- _Task requirements_
Return all the entries word for word, minus the pictures.

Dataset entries
-- Opening Marker --
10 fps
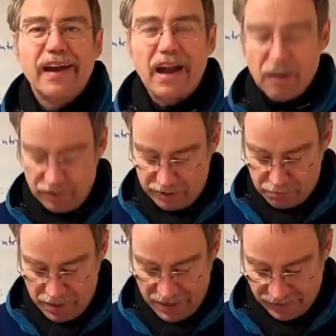how it
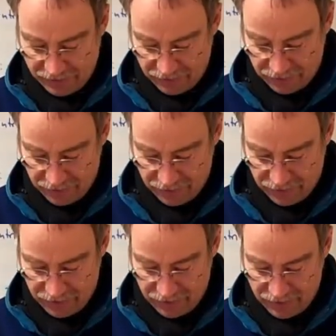might
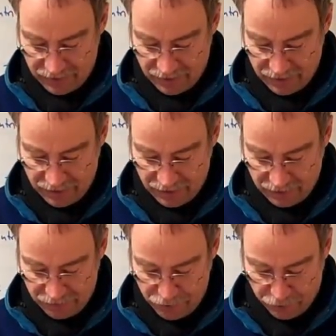
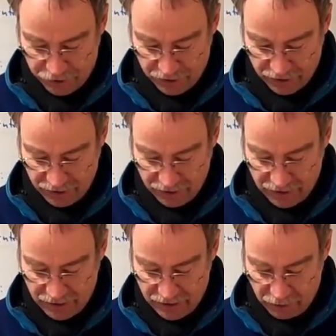function
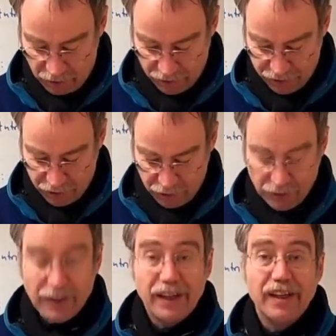
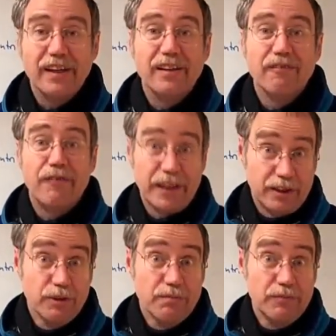also in
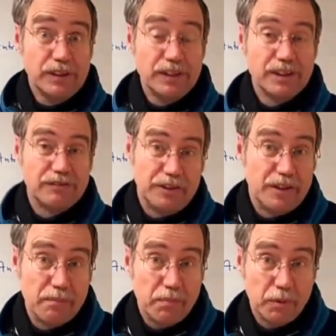vacuum, which is
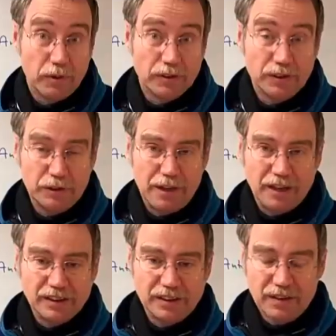very important to
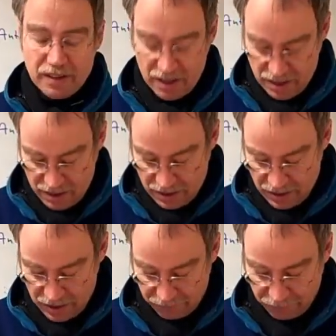us.
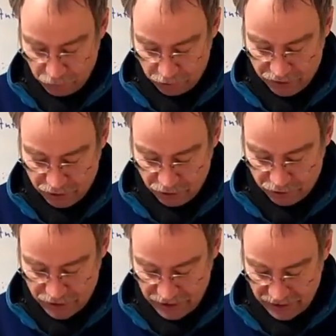We've also
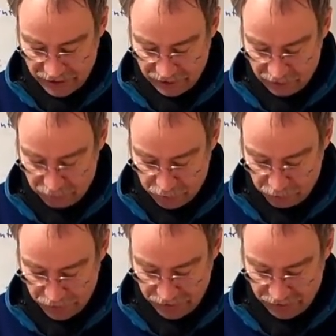taken a
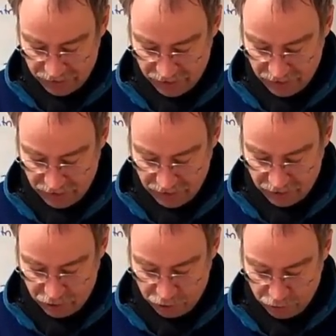component
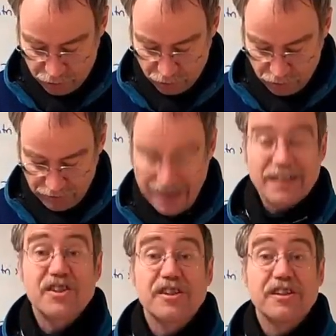to
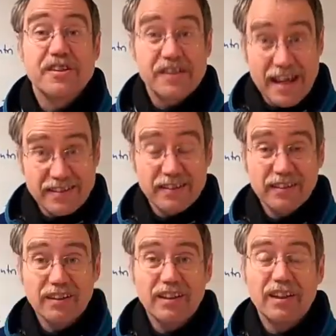actually
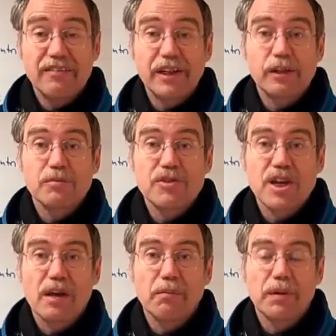test in a vacuum
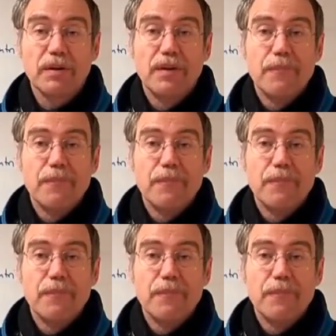chamber,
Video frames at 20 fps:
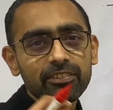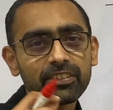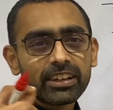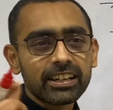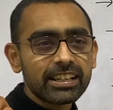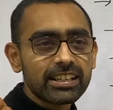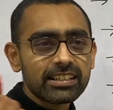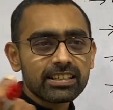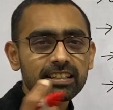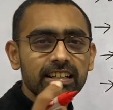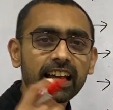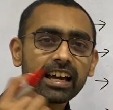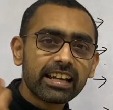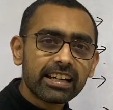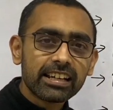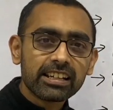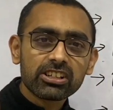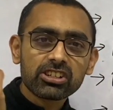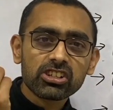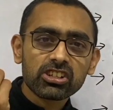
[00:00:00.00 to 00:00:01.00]
very
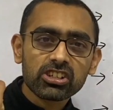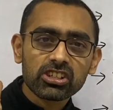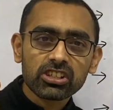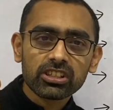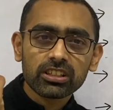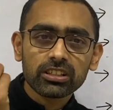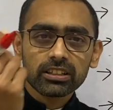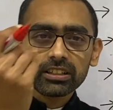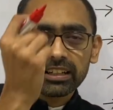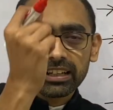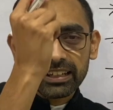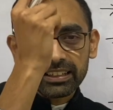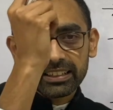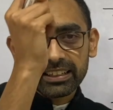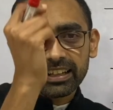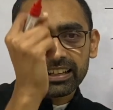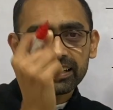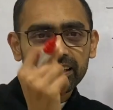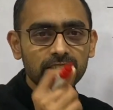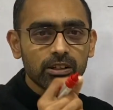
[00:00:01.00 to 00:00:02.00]
stylish, and
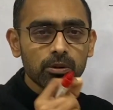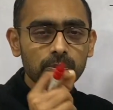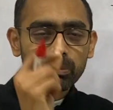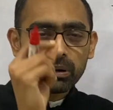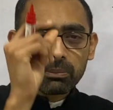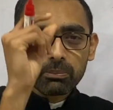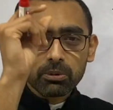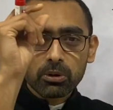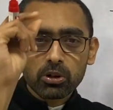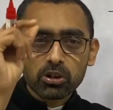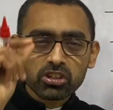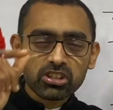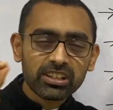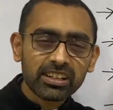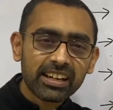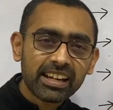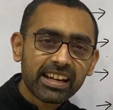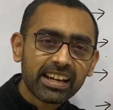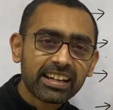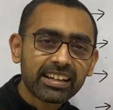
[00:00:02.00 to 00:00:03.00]
then
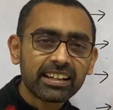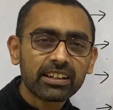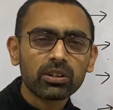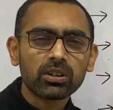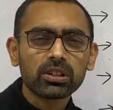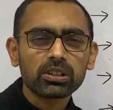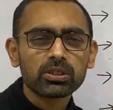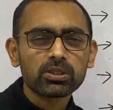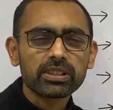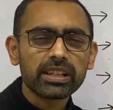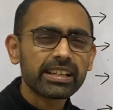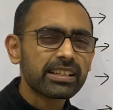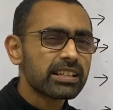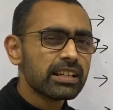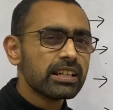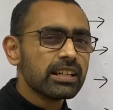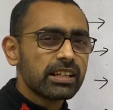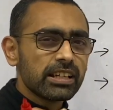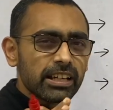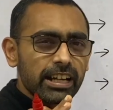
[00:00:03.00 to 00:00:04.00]
proportionate and all those things.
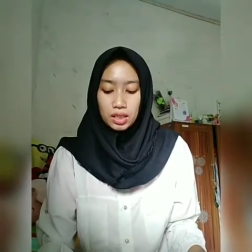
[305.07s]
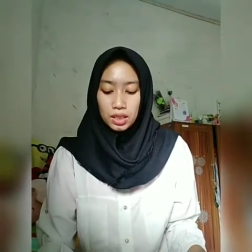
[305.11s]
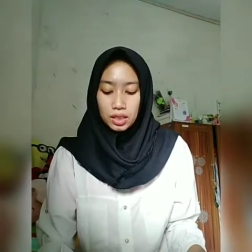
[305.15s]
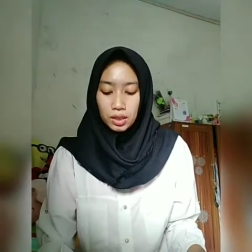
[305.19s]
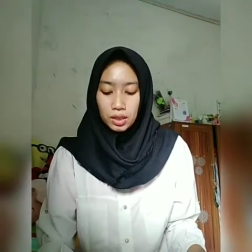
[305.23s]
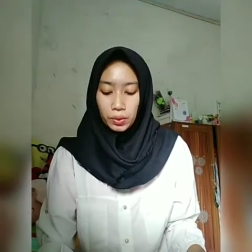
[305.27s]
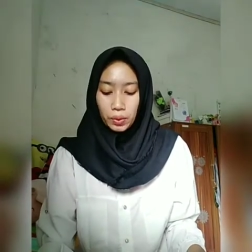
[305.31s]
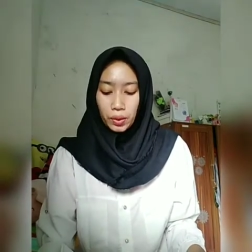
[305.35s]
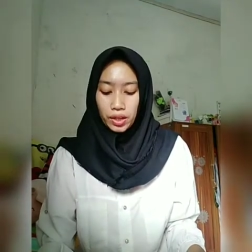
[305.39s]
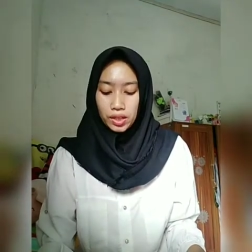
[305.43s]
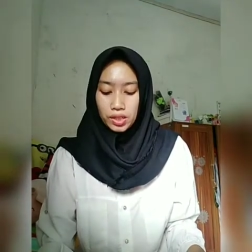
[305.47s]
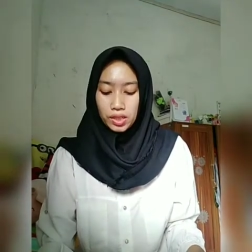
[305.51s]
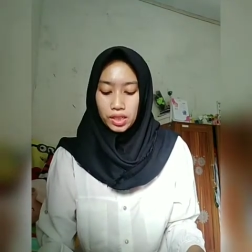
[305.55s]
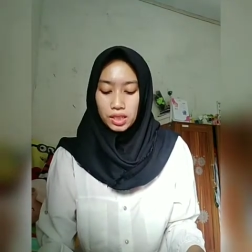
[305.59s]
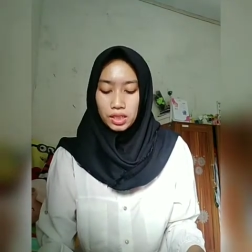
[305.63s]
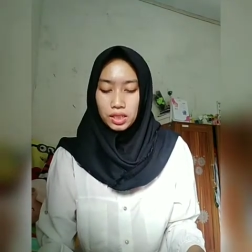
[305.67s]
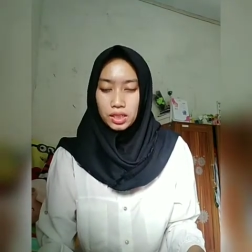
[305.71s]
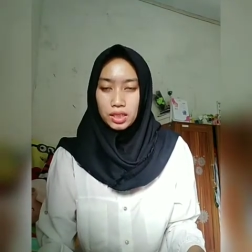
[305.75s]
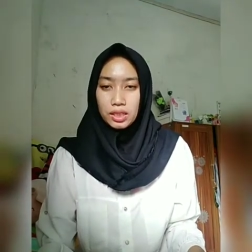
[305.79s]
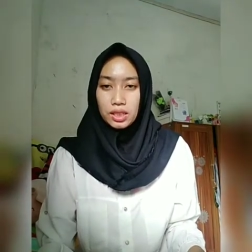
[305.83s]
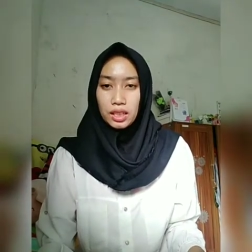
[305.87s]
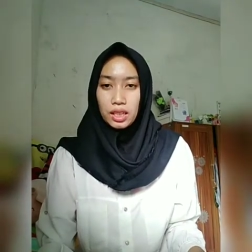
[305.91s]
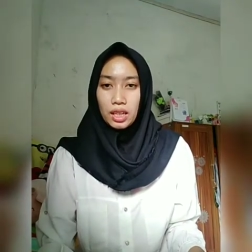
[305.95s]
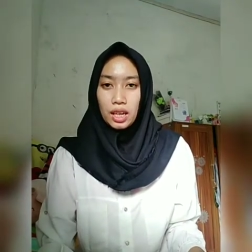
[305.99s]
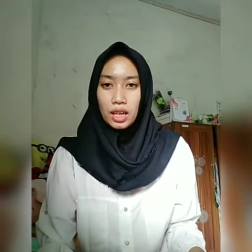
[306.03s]
question
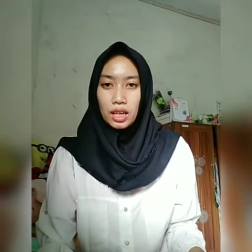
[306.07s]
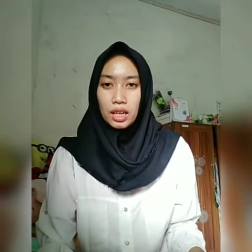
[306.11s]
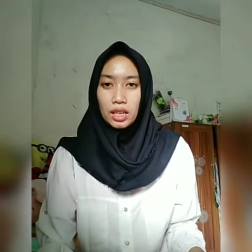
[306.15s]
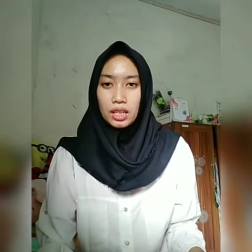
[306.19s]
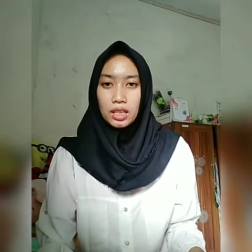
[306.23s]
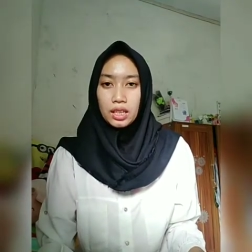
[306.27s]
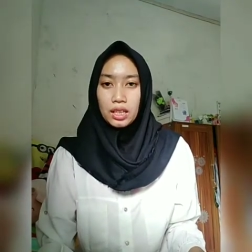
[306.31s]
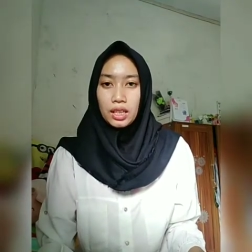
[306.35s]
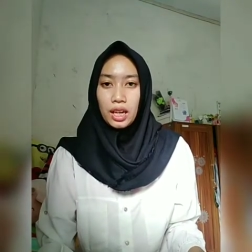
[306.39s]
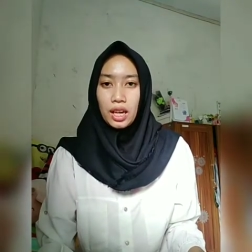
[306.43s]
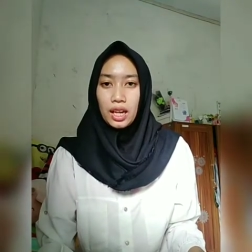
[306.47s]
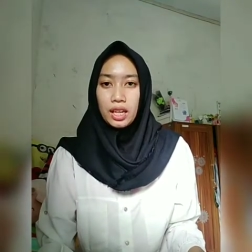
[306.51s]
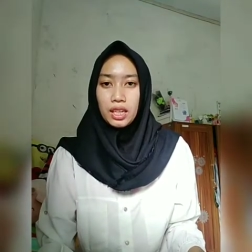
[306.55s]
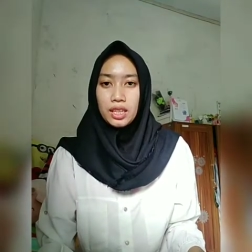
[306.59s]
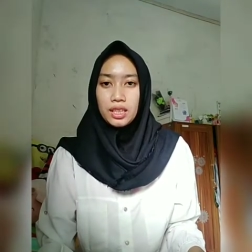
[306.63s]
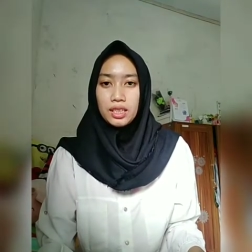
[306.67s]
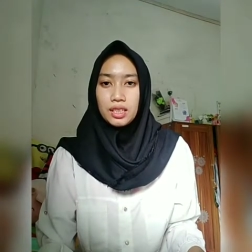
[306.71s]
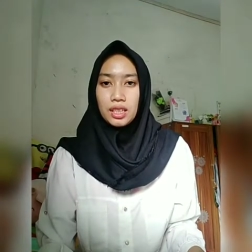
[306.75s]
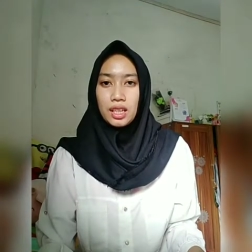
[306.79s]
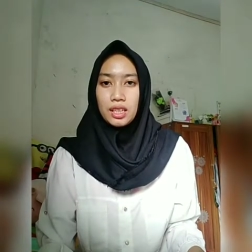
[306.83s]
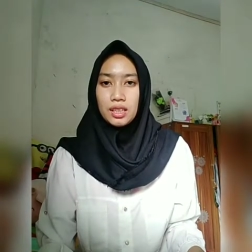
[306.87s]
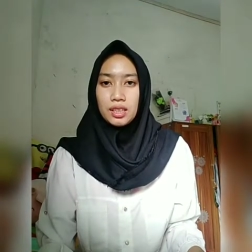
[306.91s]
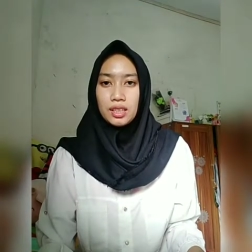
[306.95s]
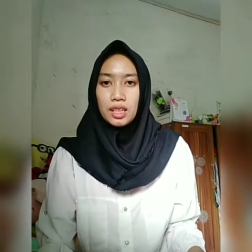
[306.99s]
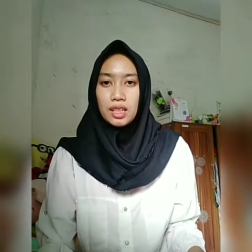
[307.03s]
is any
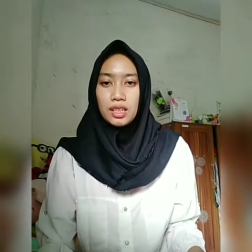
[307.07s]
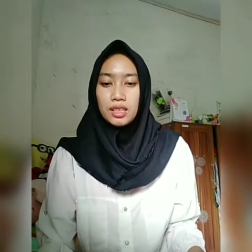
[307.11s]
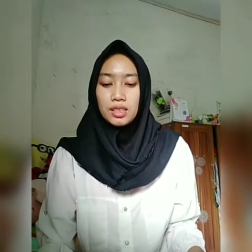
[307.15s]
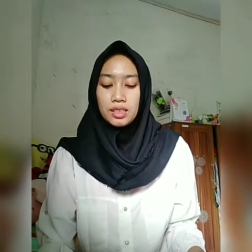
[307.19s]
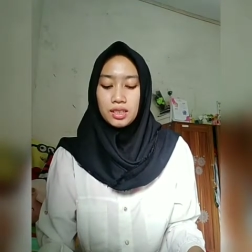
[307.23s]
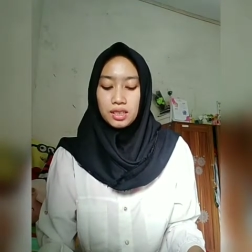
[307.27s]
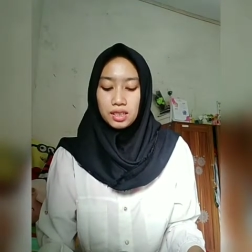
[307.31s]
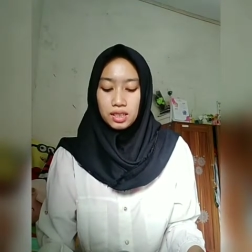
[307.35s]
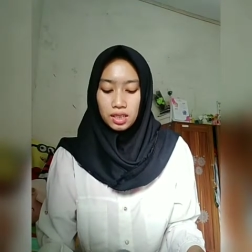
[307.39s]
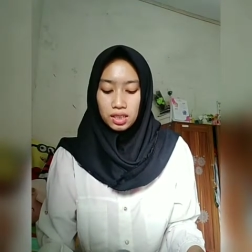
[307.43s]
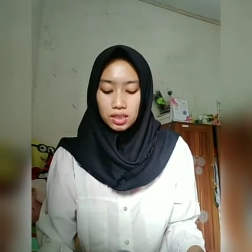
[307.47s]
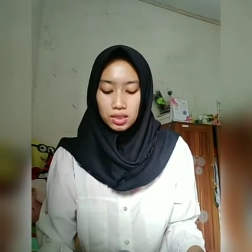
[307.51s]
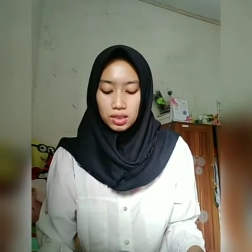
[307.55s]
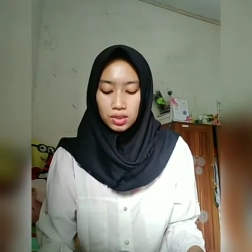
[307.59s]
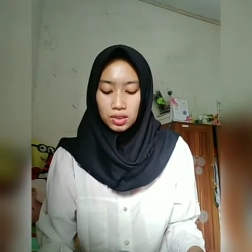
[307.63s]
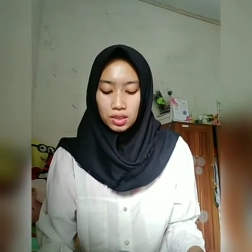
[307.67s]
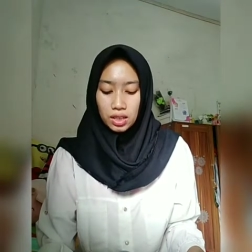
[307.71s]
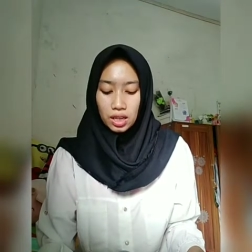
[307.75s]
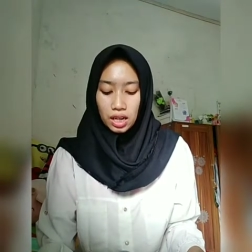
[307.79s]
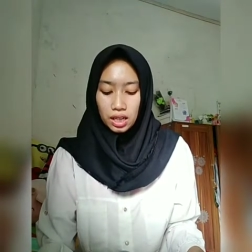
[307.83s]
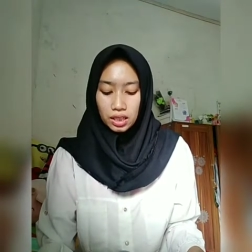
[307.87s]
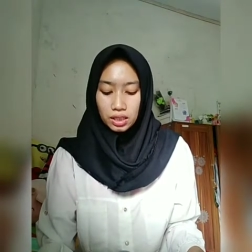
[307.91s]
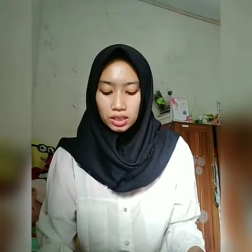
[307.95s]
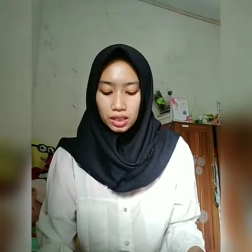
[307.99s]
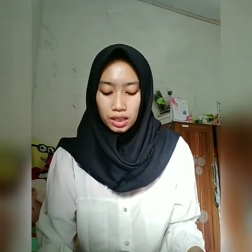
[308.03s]
sentence
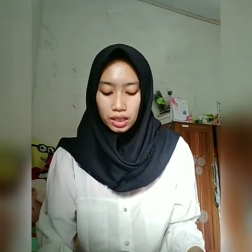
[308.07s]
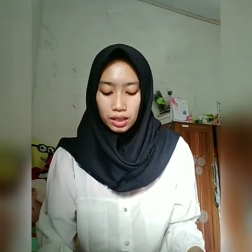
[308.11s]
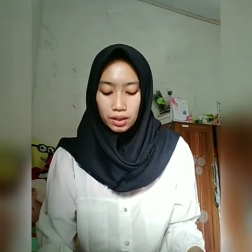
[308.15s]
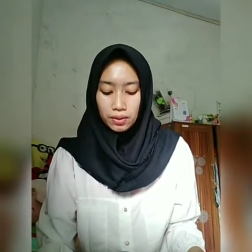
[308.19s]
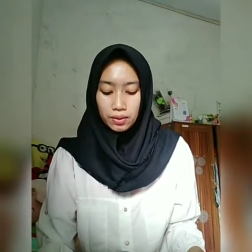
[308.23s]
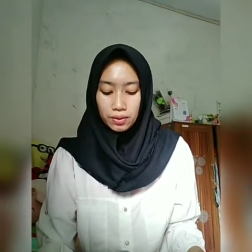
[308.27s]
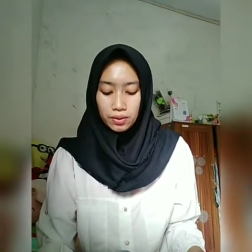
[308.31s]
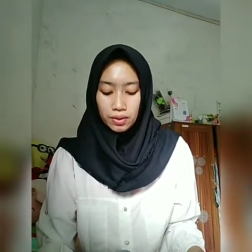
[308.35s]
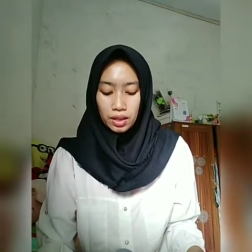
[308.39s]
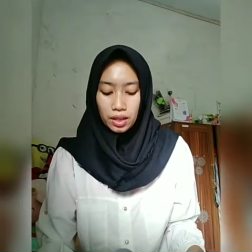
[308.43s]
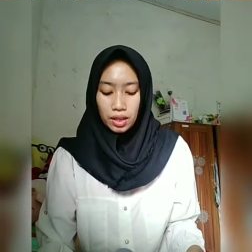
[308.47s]
interrogative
-- Closing Marker --
- _Task answer_
10 fps
how it
might
function
also in
vacuum, which is
very important to
us.
We've also
taken a
component
to
actually
test in a vacuum
chamber,
Video frames at 20 fps:
[00:00:00.00 to 00:00:01.00]
very
[00:00:01.00 to 00:00:02.00]
stylish, and
[00:00:02.00 to 00:00:03.00]
then
[00:00:03.00 to 00:00:04.00]
proportionate and all those things.
[305.07s]
[305.11s]
[305.15s]
[305.19s]
[305.23s]
[305.27s]
[305.31s]
[305.35s]
[305.39s]
[305.43s]
[305.47s]
[305.51s]
[305.55s]
[305.59s]
[305.63s]
[305.67s]
[305.71s]
[305.75s]
[305.79s]
[305.83s]
[305.87s]
[305.91s]
[305.95s]
[305.99s]
[306.03s]
question
[306.07s]
[306.11s]
[306.15s]
[306.19s]
[306.23s]
[306.27s]
[306.31s]
[306.35s]
[306.39s]
[306.43s]
[306.47s]
[306.51s]
[306.55s]
[306.59s]
[306.63s]
[306.67s]
[306.71s]
[306.75s]
[306.79s]
[306.83s]
[306.87s]
[306.91s]
[306.95s]
[306.99s]
[307.03s]
is any
[307.07s]
[307.11s]
[307.15s]
[307.19s]
[307.23s]
[307.27s]
[307.31s]
[307.35s]
[307.39s]
[307.43s]
[307.47s]
[307.51s]
[307.55s]
[307.59s]
[307.63s]
[307.67s]
[307.71s]
[307.75s]
[307.79s]
[307.83s]
[307.87s]
[307.91s]
[307.95s]
[307.99s]
[308.03s]
sentence
[308.07s]
[308.11s]
[308.15s]
[308.19s]
[308.23s]
[308.27s]
[308.31s]
[308.35s]
[308.39s]
[308.43s]
[308.47s]
interrogative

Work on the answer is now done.